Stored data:

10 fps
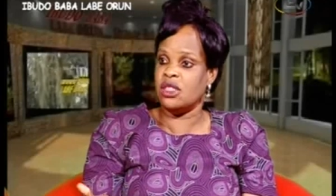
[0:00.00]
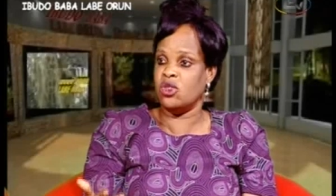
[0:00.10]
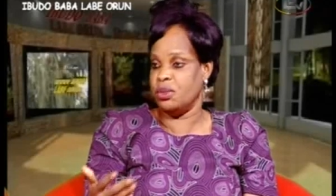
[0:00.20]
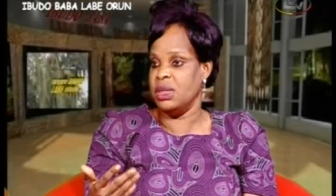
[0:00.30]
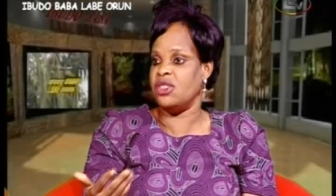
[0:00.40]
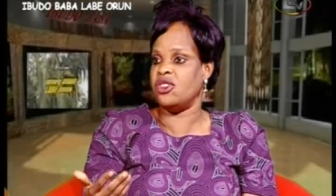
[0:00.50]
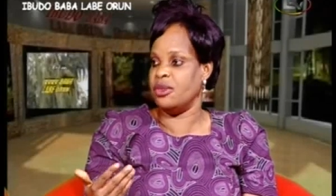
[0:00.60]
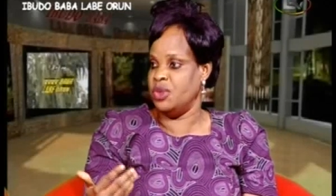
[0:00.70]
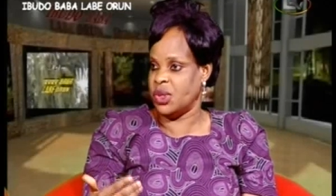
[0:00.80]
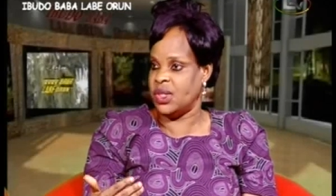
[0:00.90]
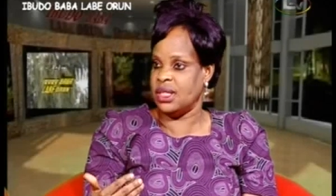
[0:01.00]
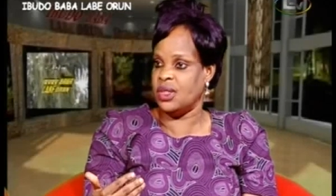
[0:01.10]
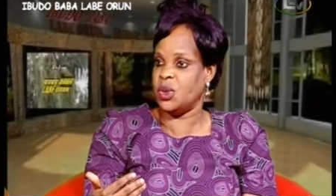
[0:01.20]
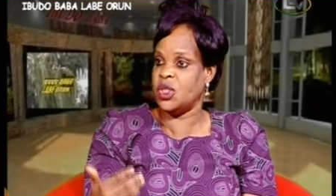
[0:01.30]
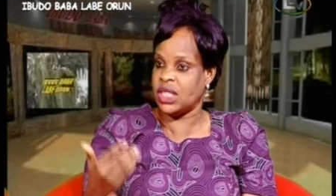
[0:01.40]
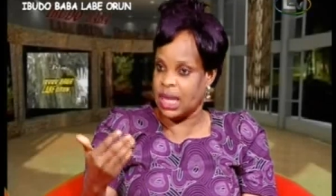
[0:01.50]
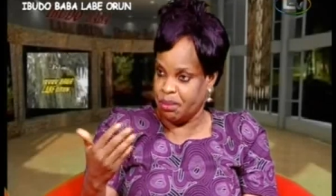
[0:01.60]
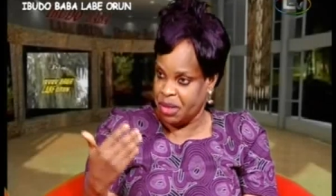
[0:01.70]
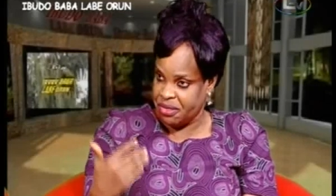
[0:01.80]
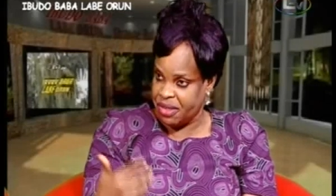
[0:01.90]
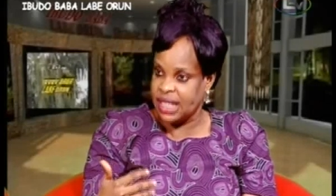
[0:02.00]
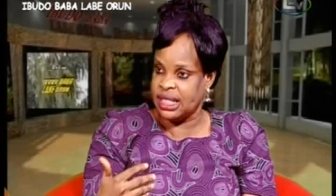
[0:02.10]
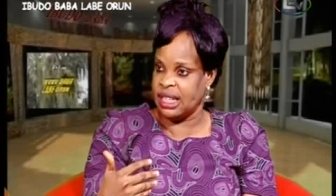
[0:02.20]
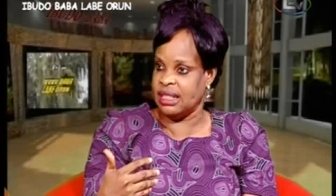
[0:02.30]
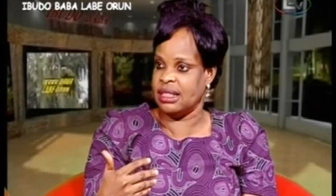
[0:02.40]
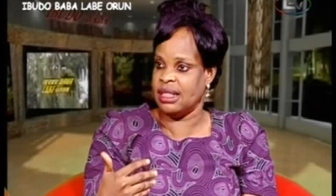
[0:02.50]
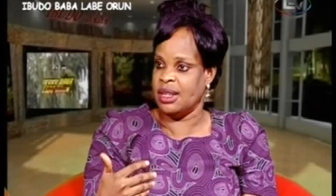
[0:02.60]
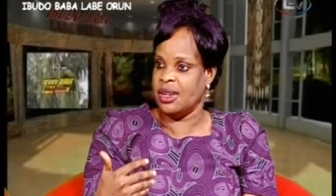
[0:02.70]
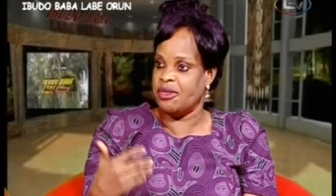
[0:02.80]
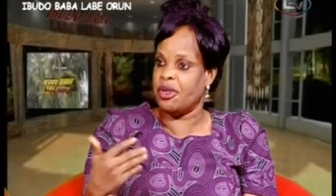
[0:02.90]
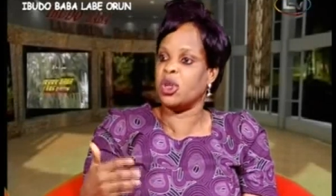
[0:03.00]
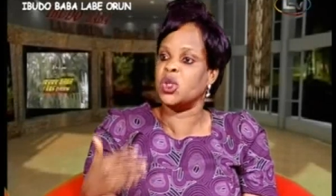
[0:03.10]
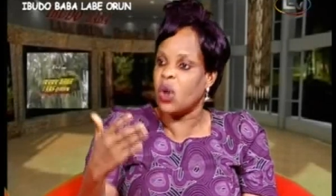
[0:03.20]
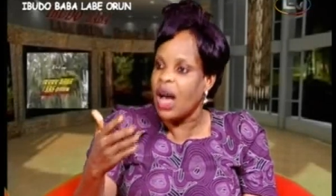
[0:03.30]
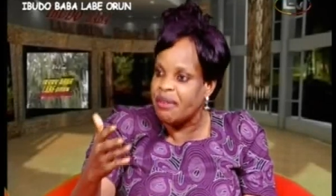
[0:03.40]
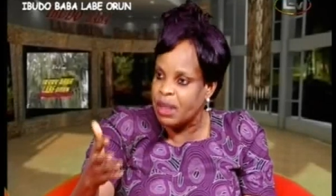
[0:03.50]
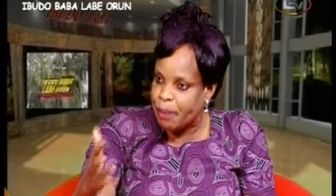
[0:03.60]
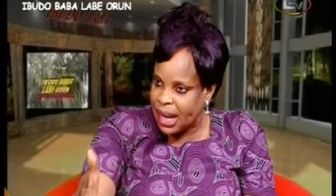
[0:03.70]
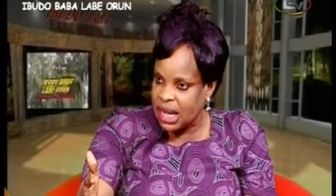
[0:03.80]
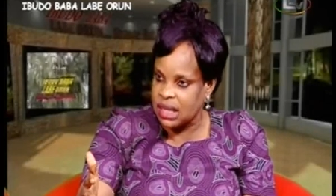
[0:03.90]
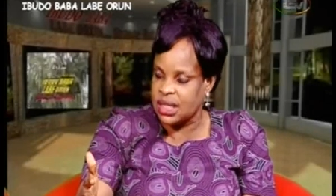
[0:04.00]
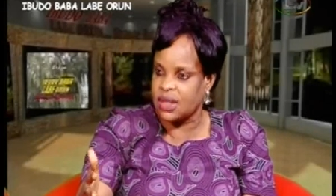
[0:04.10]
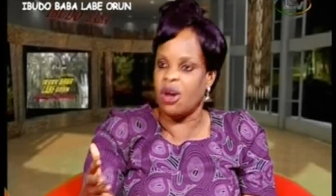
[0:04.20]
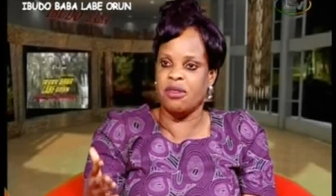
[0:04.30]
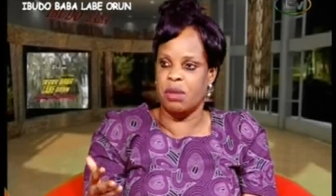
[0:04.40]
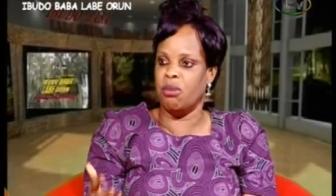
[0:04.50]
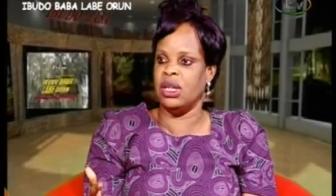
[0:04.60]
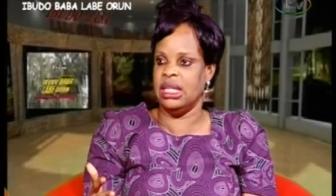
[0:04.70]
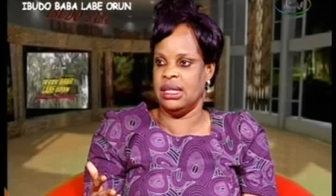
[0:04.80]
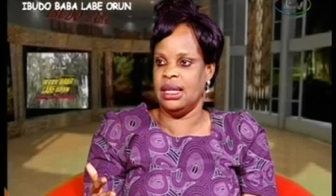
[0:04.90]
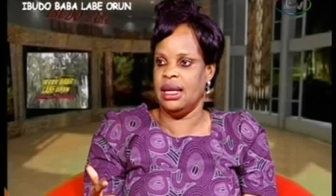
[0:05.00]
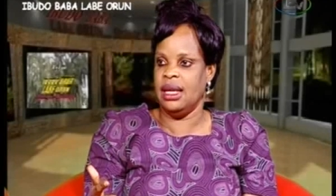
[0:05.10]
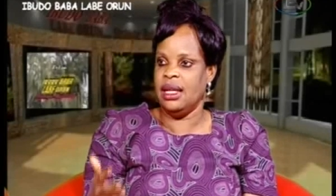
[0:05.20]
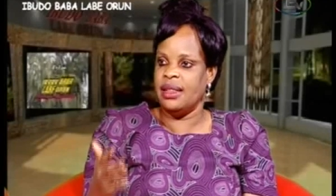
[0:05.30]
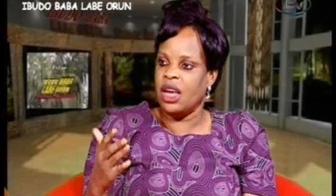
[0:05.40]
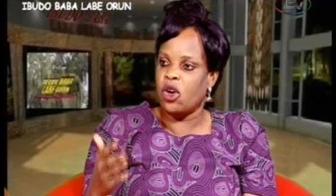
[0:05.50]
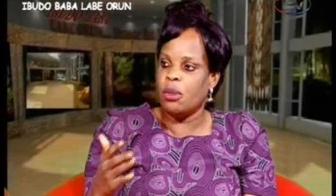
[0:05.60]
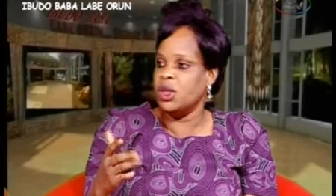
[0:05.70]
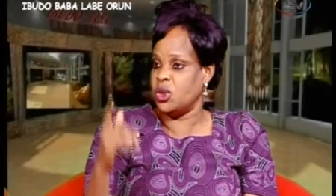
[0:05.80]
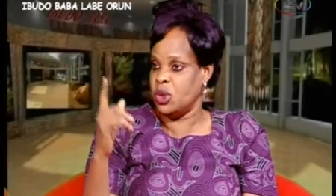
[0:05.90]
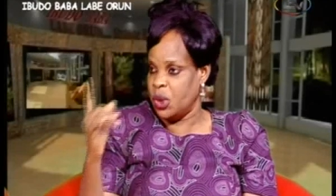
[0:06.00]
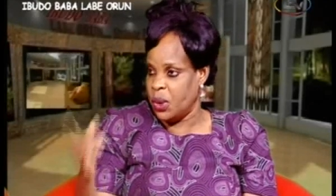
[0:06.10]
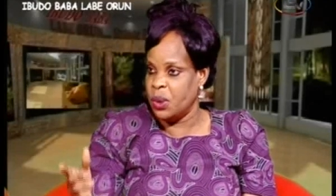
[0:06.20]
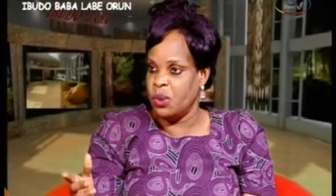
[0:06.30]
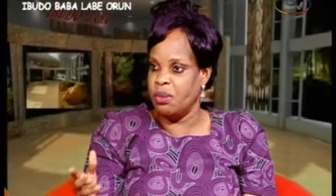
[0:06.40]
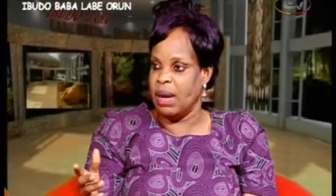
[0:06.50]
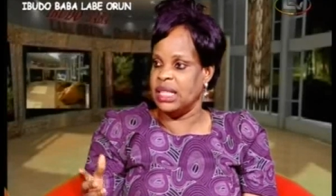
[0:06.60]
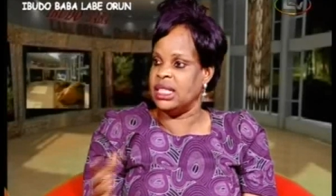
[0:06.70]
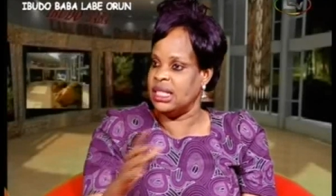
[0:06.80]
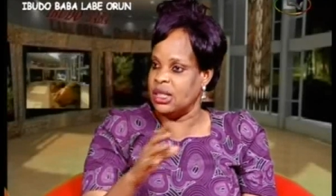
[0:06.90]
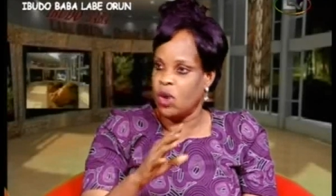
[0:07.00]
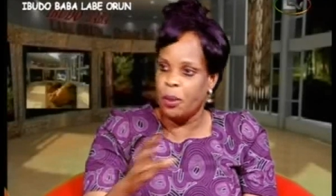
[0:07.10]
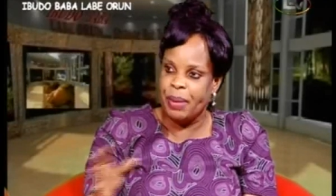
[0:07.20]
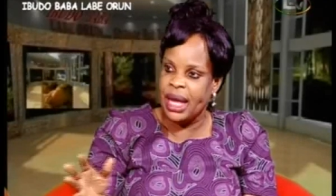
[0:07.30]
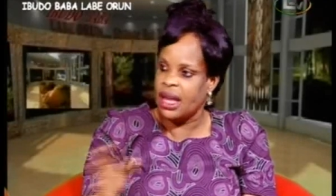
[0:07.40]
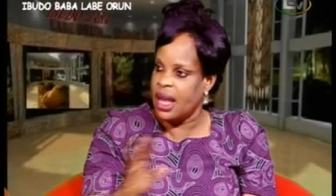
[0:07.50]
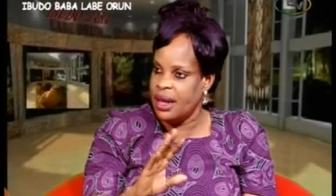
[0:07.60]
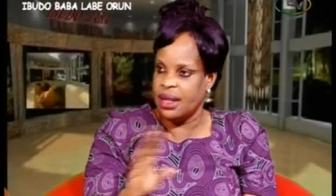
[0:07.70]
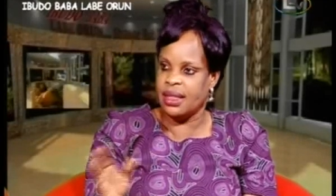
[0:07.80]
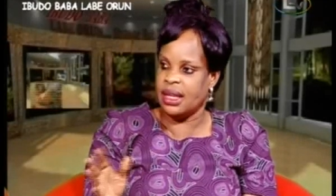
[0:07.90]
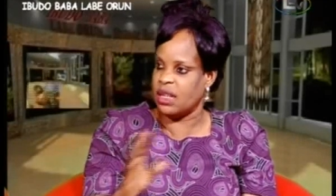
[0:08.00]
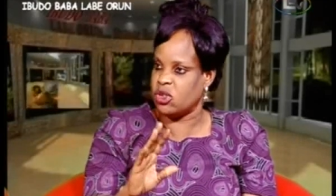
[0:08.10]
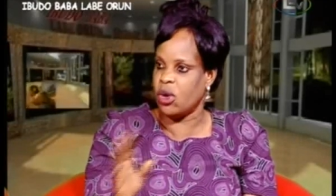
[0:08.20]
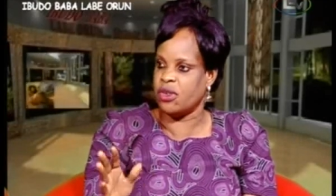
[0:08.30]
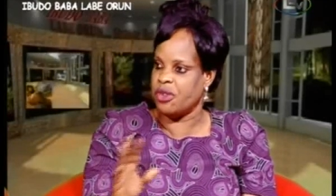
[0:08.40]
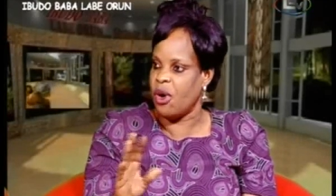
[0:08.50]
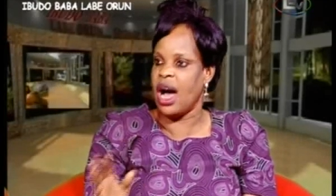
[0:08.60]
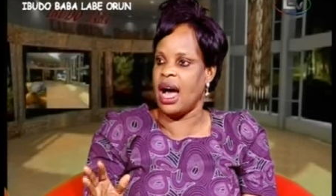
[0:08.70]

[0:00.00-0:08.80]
to Ministry of Justice so she can be invited for us to have the balance of the money. Then coming to the other woman, she did not pay anything at all for her.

> _Task to complete_:
Hand back all the entries exactly, leaving out the pictures.

> _Solution to the problem_:
10 fps
[0:00.00]
[0:00.10]
[0:00.20]
[0:00.30]
[0:00.40]
[0:00.50]
[0:00.60]
[0:00.70]
[0:00.80]
[0:00.90]
[0:01.00]
[0:01.10]
[0:01.20]
[0:01.30]
[0:01.40]
[0:01.50]
[0:01.60]
[0:01.70]
[0:01.80]
[0:01.90]
[0:02.00]
[0:02.10]
[0:02.20]
[0:02.30]
[0:02.40]
[0:02.50]
[0:02.60]
[0:02.70]
[0:02.80]
[0:02.90]
[0:03.00]
[0:03.10]
[0:03.20]
[0:03.30]
[0:03.40]
[0:03.50]
[0:03.60]
[0:03.70]
[0:03.80]
[0:03.90]
[0:04.00]
[0:04.10]
[0:04.20]
[0:04.30]
[0:04.40]
[0:04.50]
[0:04.60]
[0:04.70]
[0:04.80]
[0:04.90]
[0:05.00]
[0:05.10]
[0:05.20]
[0:05.30]
[0:05.40]
[0:05.50]
[0:05.60]
[0:05.70]
[0:05.80]
[0:05.90]
[0:06.00]
[0:06.10]
[0:06.20]
[0:06.30]
[0:06.40]
[0:06.50]
[0:06.60]
[0:06.70]
[0:06.80]
[0:06.90]
[0:07.00]
[0:07.10]
[0:07.20]
[0:07.30]
[0:07.40]
[0:07.50]
[0:07.60]
[0:07.70]
[0:07.80]
[0:07.90]
[0:08.00]
[0:08.10]
[0:08.20]
[0:08.30]
[0:08.40]
[0:08.50]
[0:08.60]
[0:08.70]

[0:00.00-0:08.80]
to Ministry of Justice so she can be invited for us to have the balance of the money. Then coming to the other woman, she did not pay anything at all for her.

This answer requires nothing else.